E mentre si porta avanti un lavoro sul fronte politico globale e di sensibilizzazione del cittadino, coloro che stanno "nel mezzo", ovvero industria e retail, possono e devono fare la loro parte (un tema che sarà al centro anche del Marketing & Retail Summit 2021 con i relativi protagonisti). La gdo tedesca in questo senso sta portando avanti progetti sperimentali ambiziosi come quello dell'etichetta climatica, che mostra quale sarebbe il reale costo delle diverse categorie alimentari, se, nei processi di produzione, fosse incluso anche il loro impatto sull’ambiente. Ma c'è anche il marchio svedese Felix, che ha creato il Klimatbutiken, ovvero un "negozio del clima" dove i prezzi di tutti i prodotti sono basati sulla loro impronta di carbonio e ogni cliente ha a disposizione un budget settimanale di Co2. Si tratta di test che paiono efficaci nel promuovere comportamenti responsabili presso i consumatori.

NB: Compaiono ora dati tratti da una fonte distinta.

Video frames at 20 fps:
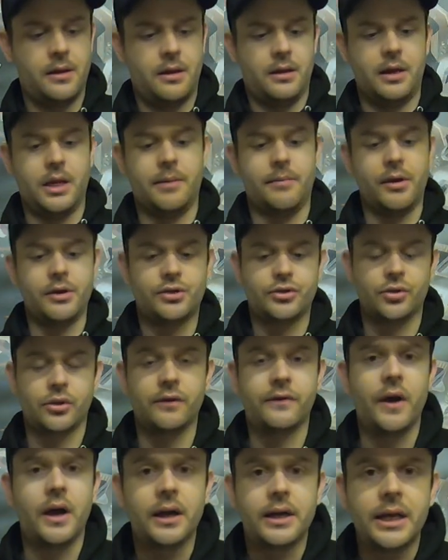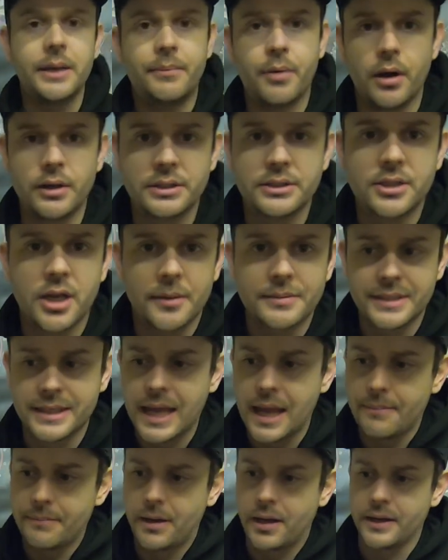you know, most sort of ugly prototypes are
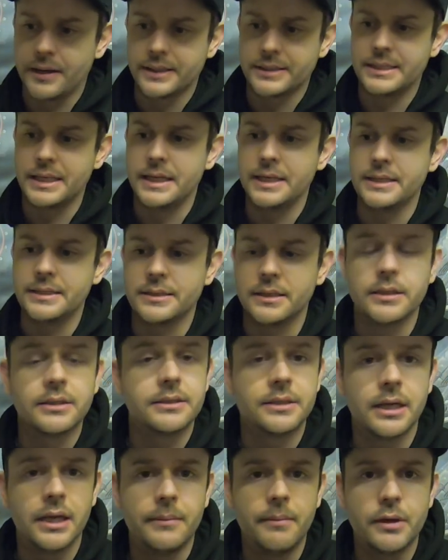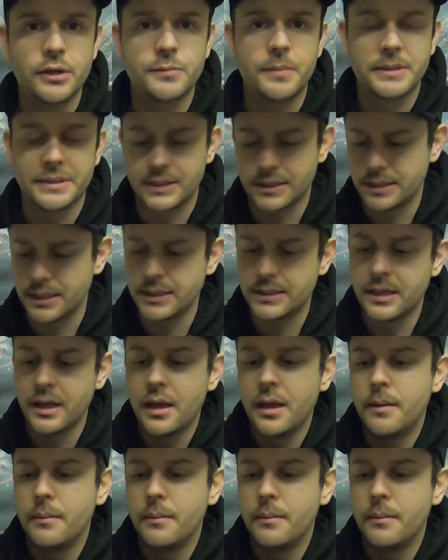kept behind the scenes at uh, most businesses.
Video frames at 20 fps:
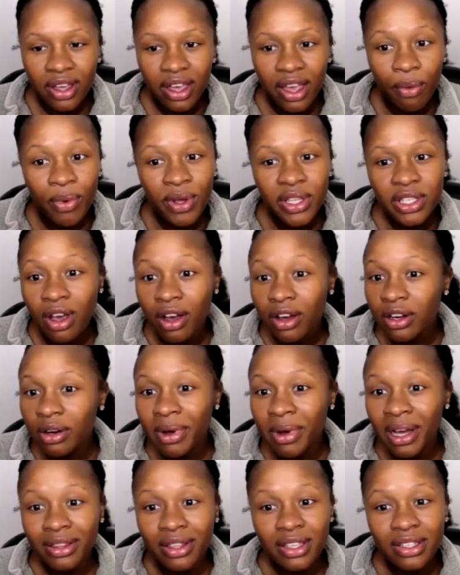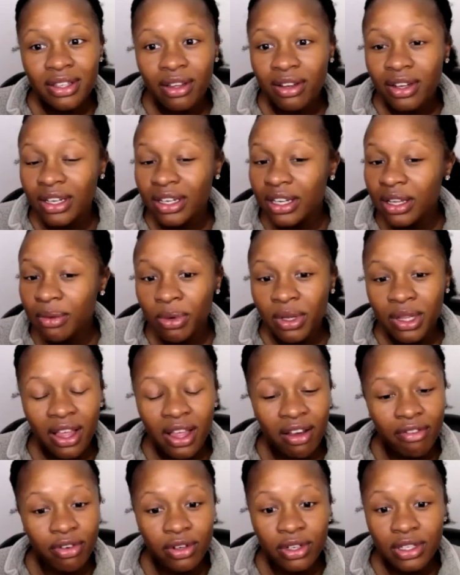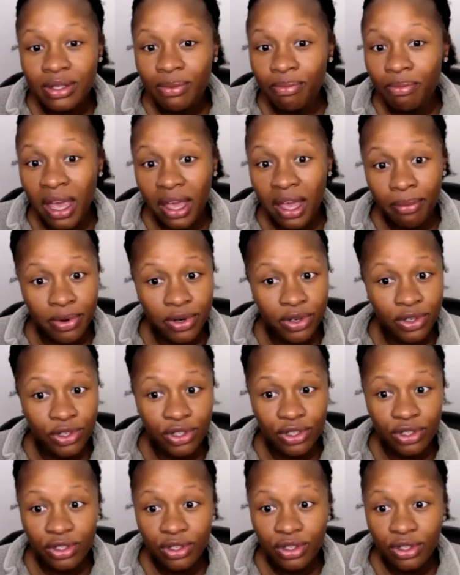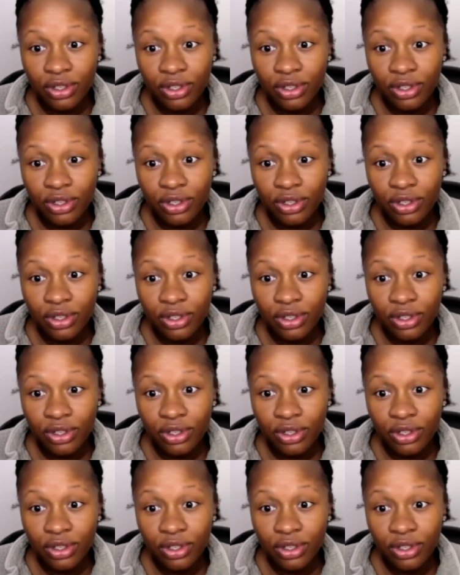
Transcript: And we're talking about this on a deeper level than some papers.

Da ultimo, ma non certo per importanza, il recente e tanto discusso annuncio di Aldi in Germania, che ha dichiarato lo stop entro il 2030 sui suoi scaffali alla carne da allevamenti intensivi. Nel Paese a ogni tipologia di carne è assegnato un valore da 1 a 4: più questo è basso, peggiori sono le condizioni di vita degli animali. Aldi ha deciso di impedire la vendita di prodotti con marchio 1 e 2, che di norma sono anche quelli più economici. Un impegno che secondo alcuni non riuscirà ad essere soddisfatto dalla filiera, ma che alza comunque di parecchio l'asticella, rispondendo alla crescente sensibilità dei consumatori del territorio sulla questione (una grande percentuale è impegnata a ridurre o a eliminare la carne dalla propria dieta).
Lo sforzo richiesto, insomma, riguarda tutti e richiede davvero un cambio di paradigma che per molti versi pare faticoso e costoso, ma che i numeri ci confermano essere imprescindibile per evitare costi molto più elevati in futuro.